There is ongoing interest in immune-suppressant corticosteroid drugs such as prednisolone to treat infertility in women with repeated IVF failure and recurrent miscarriage. The rationale draws on the pervasive but flawed view that immune activation is inconsistent with normal pregnancy. This ignores clear evidence that controlled inflammation and activation of the immune response is essential for embryo implantation. Generally, the immune response actively promotes reproductive success - by facilitating endometrial receptivity and tolerance of the foreign embryo, and promoting vascular adaptation to support placental morphogenesis. The peri-conception immune response also establishes developmental trajectories that can impact on fetal growth and gestational age at birth. Here, we describe immune changes accompanying conception that could be impeded by inappropriate corticosteroid administration. While women with specific clinical conditions may benefit from the anti-inflammatory and immune-deviating actions of prednisolone and related drugs, it is incorrect to assume a 'one-size-fits-all' approach.

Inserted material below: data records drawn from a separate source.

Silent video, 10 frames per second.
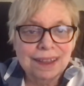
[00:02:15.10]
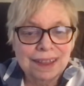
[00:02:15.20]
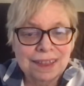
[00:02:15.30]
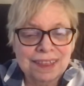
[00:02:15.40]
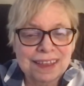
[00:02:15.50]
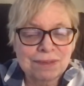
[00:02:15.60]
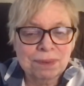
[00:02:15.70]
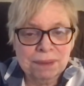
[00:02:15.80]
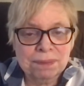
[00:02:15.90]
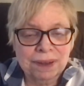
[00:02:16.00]
These
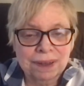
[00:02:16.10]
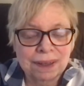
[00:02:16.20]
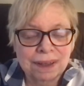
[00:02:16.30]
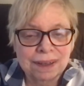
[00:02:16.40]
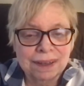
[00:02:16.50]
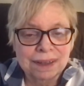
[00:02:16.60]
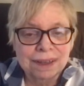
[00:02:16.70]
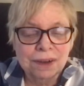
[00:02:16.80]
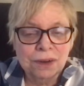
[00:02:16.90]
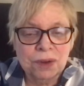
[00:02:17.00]
people
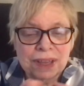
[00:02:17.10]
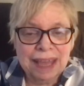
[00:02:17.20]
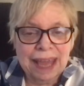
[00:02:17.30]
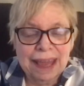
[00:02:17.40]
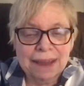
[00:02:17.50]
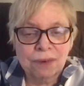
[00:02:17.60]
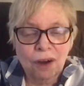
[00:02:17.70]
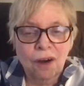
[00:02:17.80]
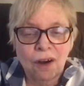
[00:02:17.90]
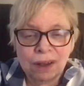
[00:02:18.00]
who gave
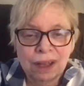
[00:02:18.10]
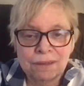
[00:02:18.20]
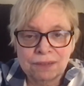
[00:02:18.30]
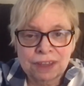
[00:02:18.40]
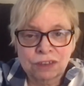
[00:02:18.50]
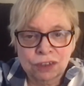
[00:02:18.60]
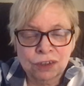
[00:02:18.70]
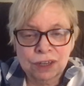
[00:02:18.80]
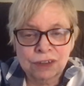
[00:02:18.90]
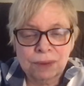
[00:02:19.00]
all of these
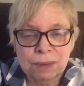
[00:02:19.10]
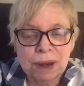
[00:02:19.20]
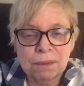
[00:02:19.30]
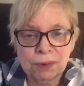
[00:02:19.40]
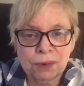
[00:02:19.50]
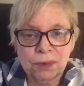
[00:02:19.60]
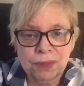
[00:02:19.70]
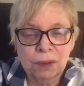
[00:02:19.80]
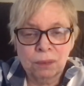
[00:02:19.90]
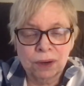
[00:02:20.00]
goods. Remember who
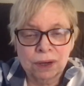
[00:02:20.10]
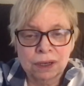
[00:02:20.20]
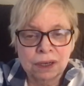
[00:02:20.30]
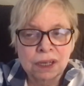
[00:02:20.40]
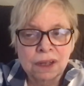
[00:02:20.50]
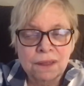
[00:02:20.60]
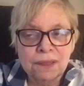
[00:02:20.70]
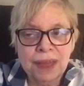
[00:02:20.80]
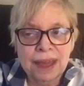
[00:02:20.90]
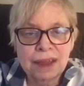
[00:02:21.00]
they were.
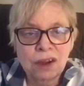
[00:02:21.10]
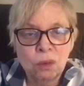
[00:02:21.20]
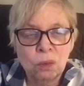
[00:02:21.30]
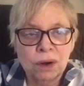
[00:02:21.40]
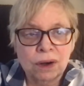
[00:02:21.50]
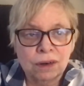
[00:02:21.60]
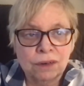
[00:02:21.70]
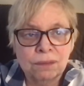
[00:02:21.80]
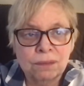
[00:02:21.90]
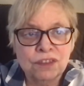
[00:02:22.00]
They
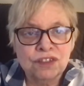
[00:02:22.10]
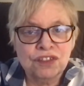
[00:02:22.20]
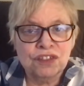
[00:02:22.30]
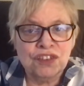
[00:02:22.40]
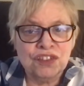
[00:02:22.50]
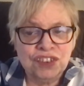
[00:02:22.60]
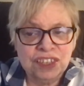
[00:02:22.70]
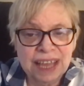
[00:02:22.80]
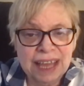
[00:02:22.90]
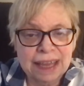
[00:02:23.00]
were
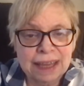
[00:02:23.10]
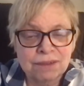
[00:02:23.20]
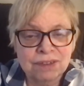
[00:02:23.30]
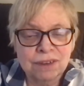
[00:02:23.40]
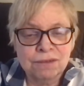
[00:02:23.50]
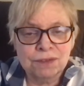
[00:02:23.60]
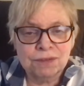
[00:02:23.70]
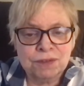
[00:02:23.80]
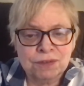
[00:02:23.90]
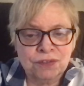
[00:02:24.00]
slaves f-
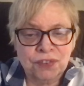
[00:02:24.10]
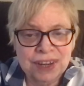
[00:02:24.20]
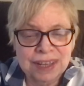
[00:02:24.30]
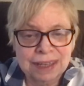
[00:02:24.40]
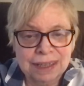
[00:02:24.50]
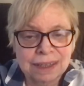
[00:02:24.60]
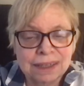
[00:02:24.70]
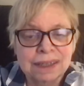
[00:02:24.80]
freed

Better diagnostics and more preclinical studies are essential to define patient groups, build evidence for efficacy and fine-tune treatments so as not to inhibit essential actions of immune cells. We argue that unless overt immune pathology is evident, utilization of corticosteroids is not warranted and may be harmful. In most women, perturbing immune adaptation at implantation is expected to adversely influence placental development and impair immune-mediated quality control mechanisms, potentially elevating risk of altered fetal growth and developmental programming, congenital anomalies and preterm birth.